La cour administrative d’appel de Versailles a rendu, le 3 avril 2025, une décision précisant l’étendue des garanties procédurales dues au contribuable. Un administré exerçant une activité de vente en ligne a fait l’objet de rectifications fiscales après la découverte d’un établissement stable occulte. Le tribunal administratif de Cergy-Pontoise a d’abord déchargé le requérant des impositions supplémentaires au motif d’une irrégularité affectant la procédure de redressement. Le ministre de l’Économie a alors interjeté appel afin de contester le bénéfice des garanties de la charte lors d’un simple contrôle sur pièces. Le litige invite à s’interroger sur l’invocabilité du recours hiérarchique pour les procédures d’imposition ne constituant pas des vérifications de comptabilité au sens strict. La cour censure le jugement de première instance en relevant d’office l’inopérance du moyen tiré de la méconnaissance des droits du contribuable vérifié. Les magistrats d’appel rejettent ensuite les prétentions du contribuable en confirmant le bien-fondé des rappels d’impôts fondés sur des revenus réputés distribués.
I. L’inapplicabilité des garanties de la vérification approfondie au contrôle sur pièces
A. L’inopérance du moyen tiré de la méconnaissance de la charte du contribuable
La cour rappelle que les dispositions de la charte des droits et obligations du contribuable vérifié sont opposables à l’administration fiscale. Cette opposabilité demeure toutefois strictement cantonnée aux procédures de vérification de comptabilité et d’examen contradictoire de la situation fiscale personnelle des administrés. Les juges soulignent que la garantie tenant à la saisine du supérieur hiérarchique « ne peut être invoquée que dans le cadre d’un litige consécutif » à ces procédures. Or, l’imposition en litige résultait en l’espèce d’un simple contrôle sur pièces du dossier fiscal mené par le service vérificateur compétent. Le tribunal administratif ne pouvait donc pas valablement fonder sa décision de décharge sur la méconnaissance d’une garantie substantielle totalement étrangère à la procédure suivie.

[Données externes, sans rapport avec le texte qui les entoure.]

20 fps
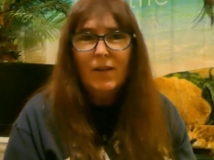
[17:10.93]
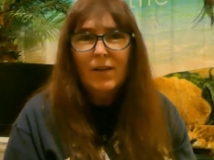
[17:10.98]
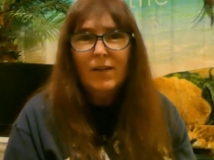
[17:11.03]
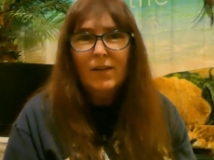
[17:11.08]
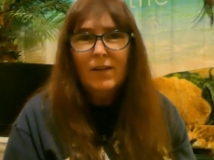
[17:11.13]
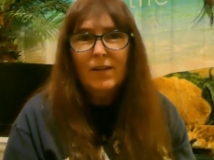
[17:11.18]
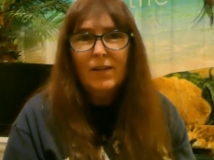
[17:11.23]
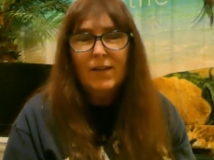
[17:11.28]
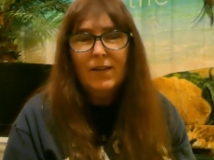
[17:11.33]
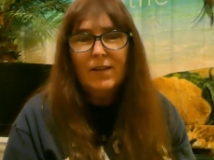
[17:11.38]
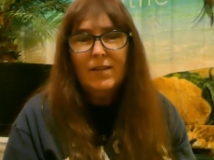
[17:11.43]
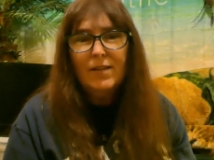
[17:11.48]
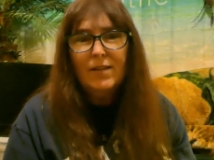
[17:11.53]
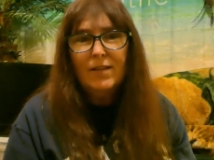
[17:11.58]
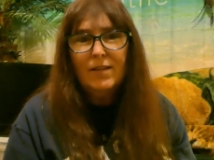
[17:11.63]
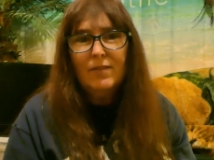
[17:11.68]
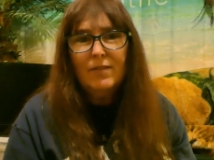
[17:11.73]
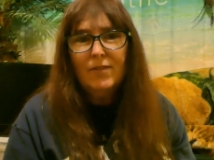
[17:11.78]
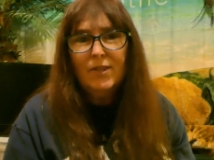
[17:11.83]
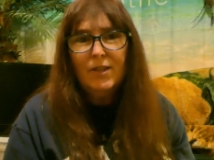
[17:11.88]
And like I said,
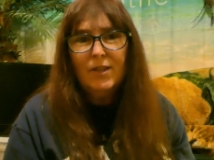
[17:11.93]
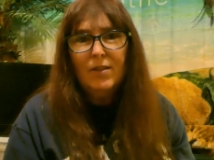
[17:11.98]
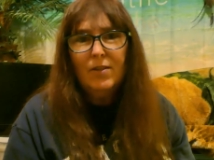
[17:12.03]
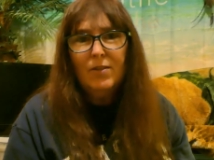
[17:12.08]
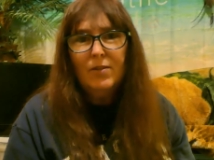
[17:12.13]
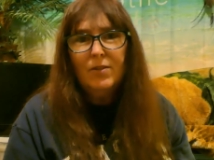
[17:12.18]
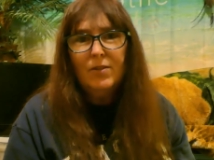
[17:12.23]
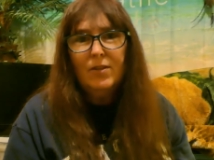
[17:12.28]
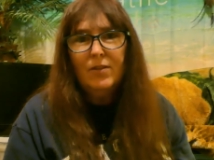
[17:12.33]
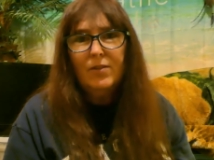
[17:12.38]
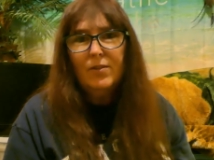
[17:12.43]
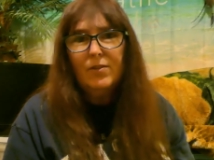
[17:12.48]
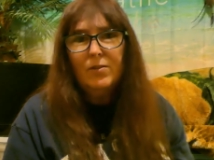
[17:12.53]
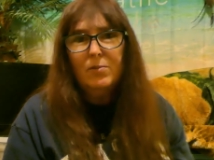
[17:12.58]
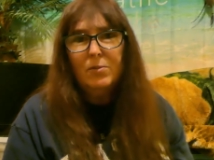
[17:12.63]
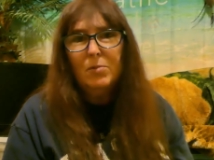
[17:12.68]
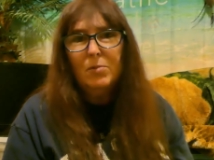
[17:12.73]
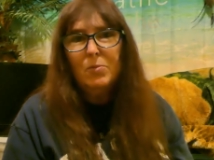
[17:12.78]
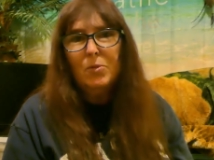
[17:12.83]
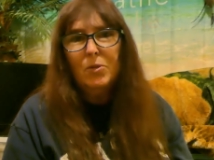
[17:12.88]
the video tells a little
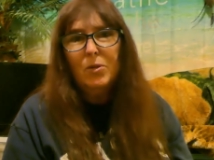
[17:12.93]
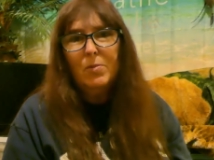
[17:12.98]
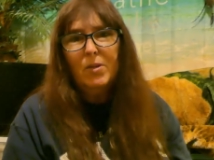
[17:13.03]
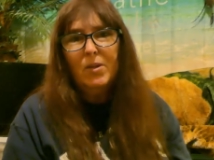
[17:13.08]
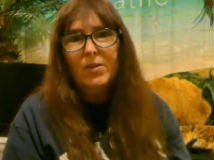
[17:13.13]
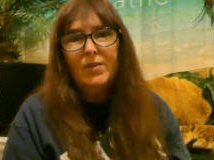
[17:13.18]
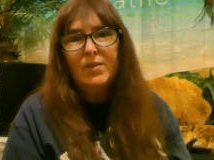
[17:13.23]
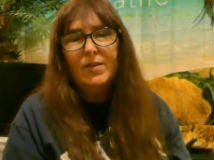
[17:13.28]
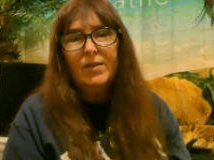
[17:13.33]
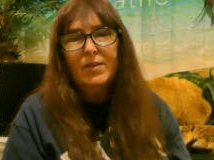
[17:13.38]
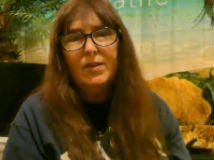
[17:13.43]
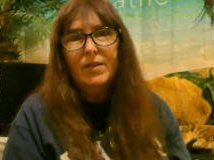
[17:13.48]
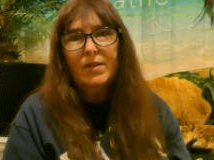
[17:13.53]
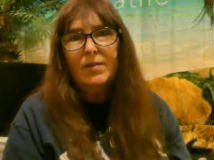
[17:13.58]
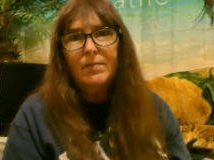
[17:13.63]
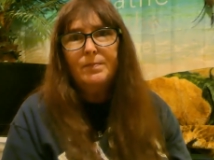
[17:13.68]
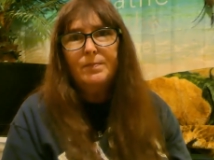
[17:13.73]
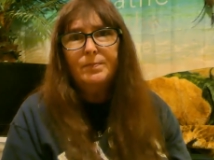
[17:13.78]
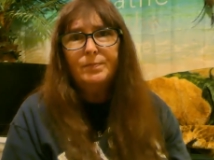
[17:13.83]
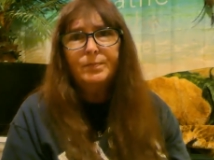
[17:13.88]
bit more about Sitka,
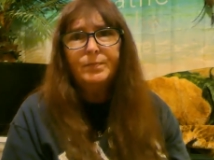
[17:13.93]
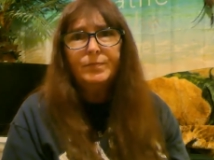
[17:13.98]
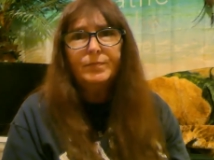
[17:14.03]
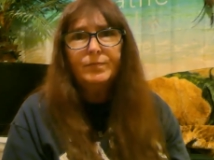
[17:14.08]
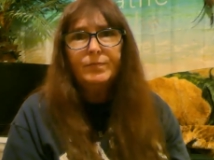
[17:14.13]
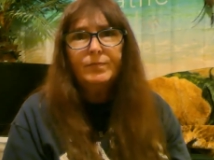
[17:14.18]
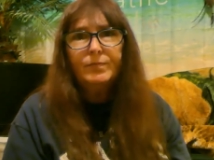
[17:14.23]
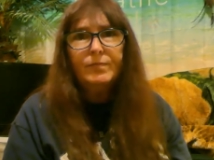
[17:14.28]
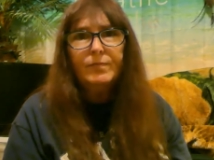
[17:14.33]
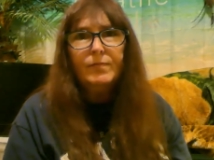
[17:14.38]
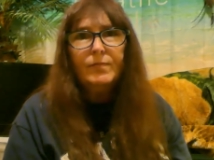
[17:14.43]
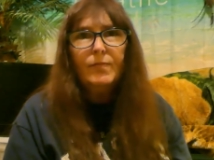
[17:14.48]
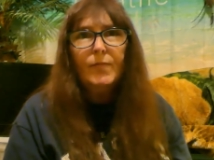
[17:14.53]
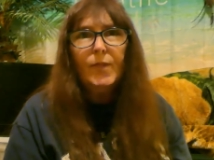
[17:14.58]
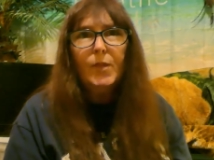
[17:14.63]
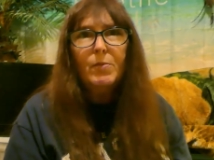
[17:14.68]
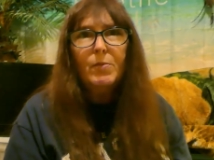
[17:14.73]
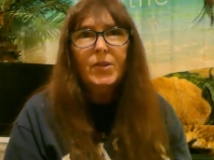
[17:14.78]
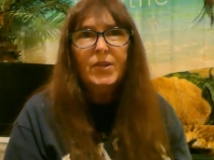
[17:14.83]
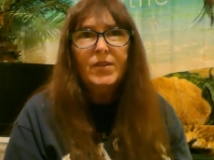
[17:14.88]

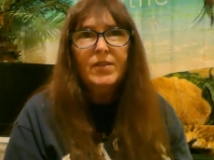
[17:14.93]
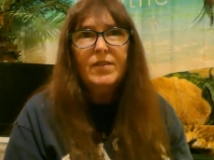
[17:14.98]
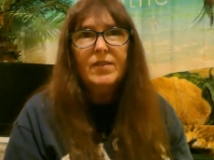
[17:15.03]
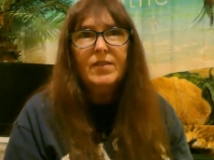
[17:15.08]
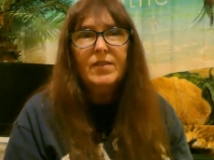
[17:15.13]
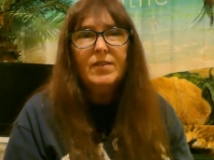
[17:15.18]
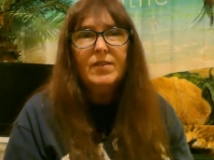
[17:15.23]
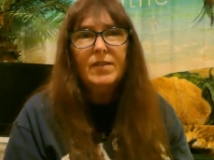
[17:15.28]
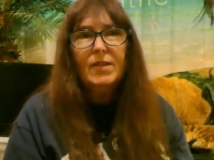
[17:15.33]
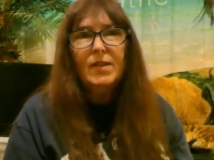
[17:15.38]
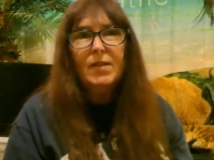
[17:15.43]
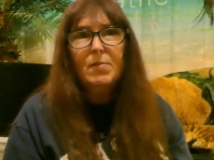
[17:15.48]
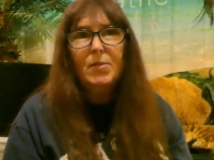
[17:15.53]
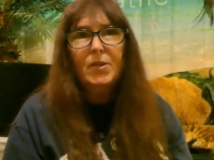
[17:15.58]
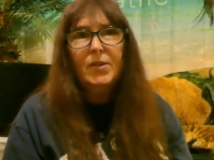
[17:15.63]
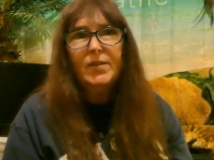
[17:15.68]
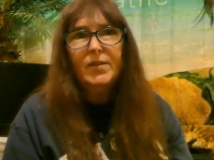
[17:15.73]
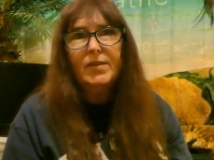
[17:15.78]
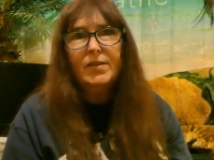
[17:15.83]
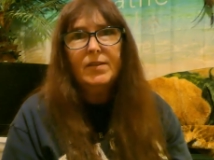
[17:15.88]
places to see,
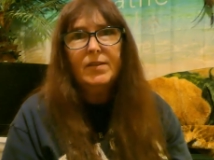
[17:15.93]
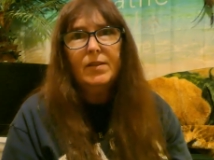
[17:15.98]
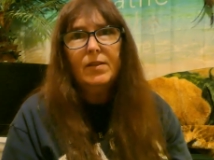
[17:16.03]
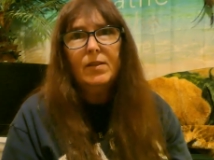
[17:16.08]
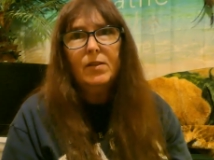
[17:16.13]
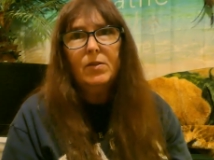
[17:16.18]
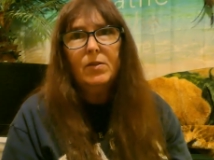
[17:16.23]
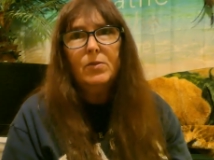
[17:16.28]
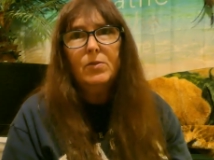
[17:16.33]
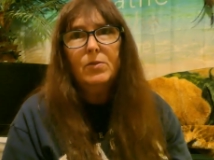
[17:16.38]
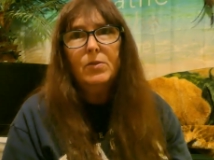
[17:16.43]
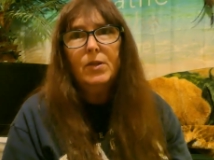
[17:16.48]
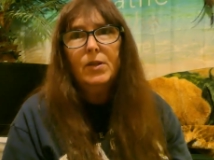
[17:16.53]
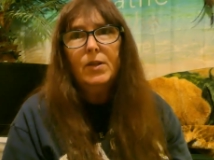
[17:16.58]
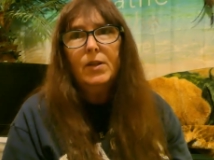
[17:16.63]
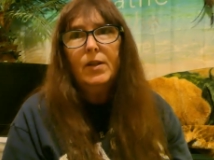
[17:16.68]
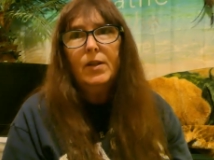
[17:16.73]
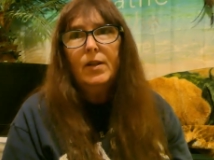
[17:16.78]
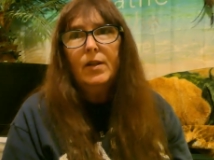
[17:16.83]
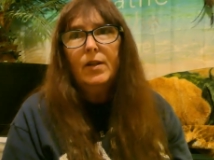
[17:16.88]
places to go,
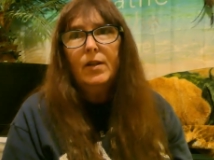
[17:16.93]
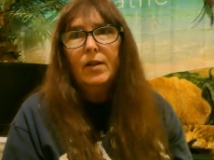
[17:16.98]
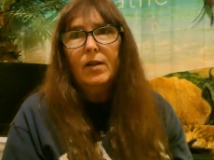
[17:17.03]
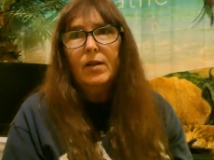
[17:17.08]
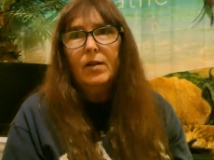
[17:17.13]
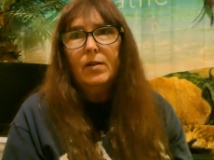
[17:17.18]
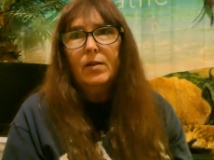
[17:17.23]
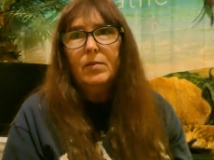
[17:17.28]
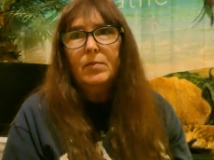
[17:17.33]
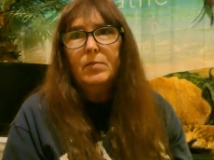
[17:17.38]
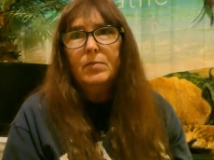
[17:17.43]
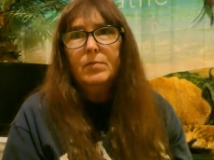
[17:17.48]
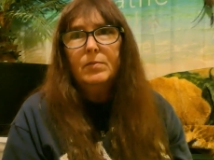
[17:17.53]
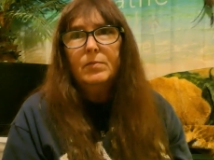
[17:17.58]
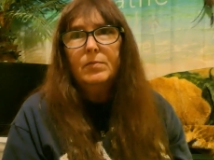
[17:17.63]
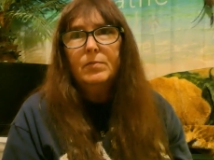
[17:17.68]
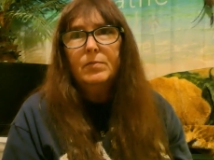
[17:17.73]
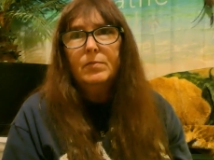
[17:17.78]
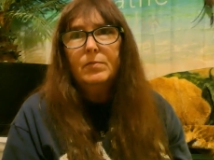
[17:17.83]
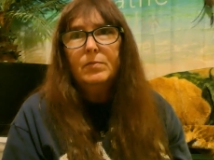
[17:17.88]
um,
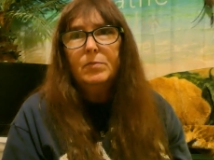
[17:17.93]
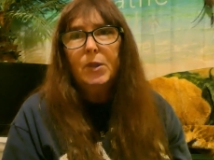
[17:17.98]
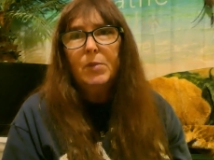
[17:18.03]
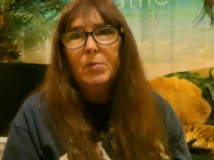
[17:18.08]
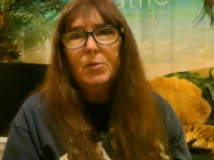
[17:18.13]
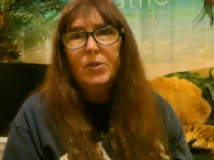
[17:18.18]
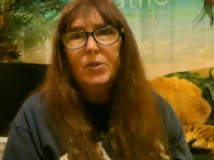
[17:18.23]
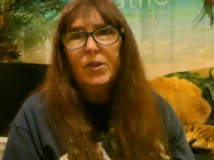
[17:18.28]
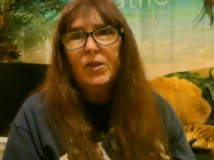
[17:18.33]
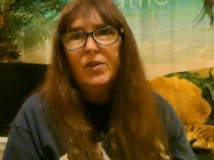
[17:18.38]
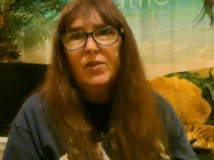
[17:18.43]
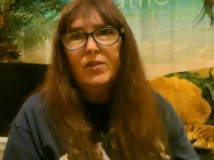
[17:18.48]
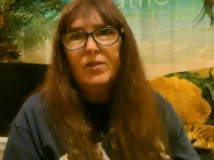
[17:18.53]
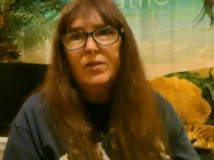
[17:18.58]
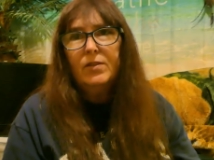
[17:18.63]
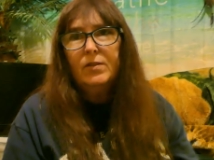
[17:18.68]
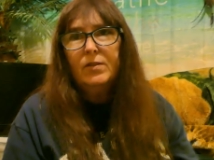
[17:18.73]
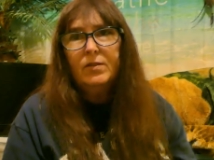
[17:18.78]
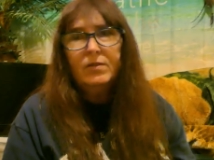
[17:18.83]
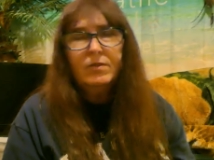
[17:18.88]

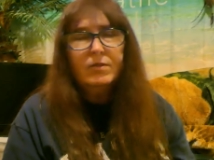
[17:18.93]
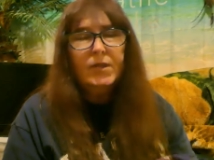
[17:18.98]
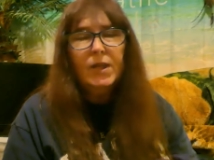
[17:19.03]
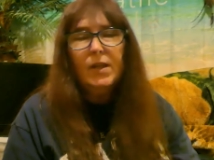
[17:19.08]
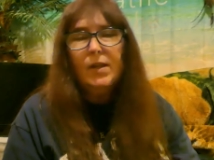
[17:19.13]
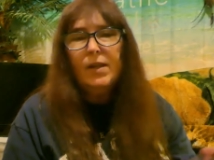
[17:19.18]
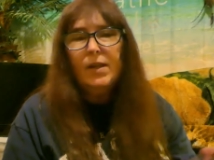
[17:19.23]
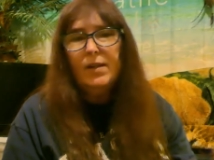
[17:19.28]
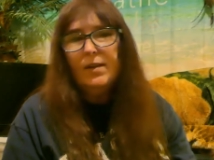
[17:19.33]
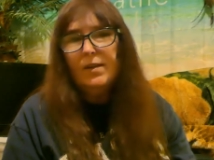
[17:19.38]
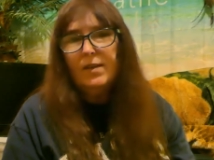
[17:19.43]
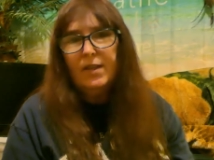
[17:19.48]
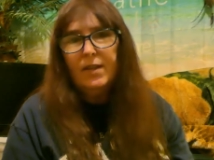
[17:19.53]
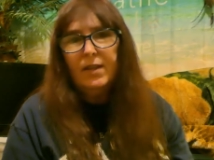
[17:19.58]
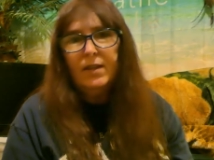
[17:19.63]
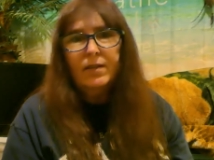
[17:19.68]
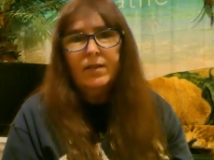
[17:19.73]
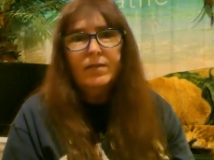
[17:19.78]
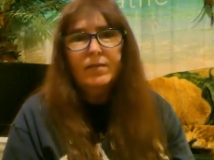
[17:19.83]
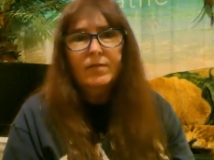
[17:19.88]
population, that kind of thing.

B. L’absence de désaccord persistant interdisant le recours aux garanties hiérarchiques
Le droit de solliciter l’interlocuteur départemental suppose l’existence de « divergences importantes » subsistant entre le vérificateur et le contribuable à l’issue de leurs échanges. En l’espèce, le requérant s’est abstenu de présenter des observations à la proposition de rectification relative à l’année faisant l’objet du litige. La cour considère que ce silence vaut acceptation tacite des rectifications, empêchant ainsi la naissance d’un désaccord technique avec le service des impôts. Faute de contestation initiale dans le délai imparti, la garantie offerte par la charte « ne pouvait trouver à s’appliquer » faute d’objet pour le contribuable. L’administration n’était donc pas tenue de donner suite à une demande de saisine de la commission départementale formulée tardivement par le contribuable.
II. La validation du bien-fondé des impositions et de la méthode de reconstitution
A. La qualification régulière des bénéfices comme revenus distribués
L’administration peut procéder à une substitution de base légale devant le juge afin de justifier le bien-fondé d’une imposition initialement mal qualifiée. La cour valide l’application de l’article 109 du code général des impôts concernant les bénéfices d’une société étrangère exerçant une activité occulte. Ces sommes, n’ayant été ni mises en réserve ni incorporées au capital social, « pouvaient être regardées comme distribuées » au bénéficiaire économique effectif. Les magistrats précisent que l’imputation de bénéfices à un établissement stable en France peut révéler l’existence de revenus distribués au sens de la loi. Cette qualification juridique permet d’imposer les sommes entre les mains du dirigeant dès lors que l’activité n’était pas retracée dans une comptabilité régulière.
B. L’échec de la preuve du caractère exagéré de la méthode de reconstitution
Le contribuable qui a tacitement accepté les rectifications supporte la charge de prouver le caractère exagéré des impositions dont il sollicite la décharge. La cour observe que l’administration a dû reconstituer les recettes en s’appuyant sur les données d’un intermédiaire financier faute de comptabilité probante. L’intéressé s’est borné à soutenir que la méthode était viciée sans proposer d’évaluation alternative ou d’éléments de preuve de nature à la contredire. Les juges estiment que le requérant « ne conteste pas utilement la méthode retenue » en invoquant seulement des critiques générales sur les taux de charges. Le ministre est par conséquent fondé à demander le rétablissement des impositions initiales et l’annulation du jugement de première instance en sa partie contestée.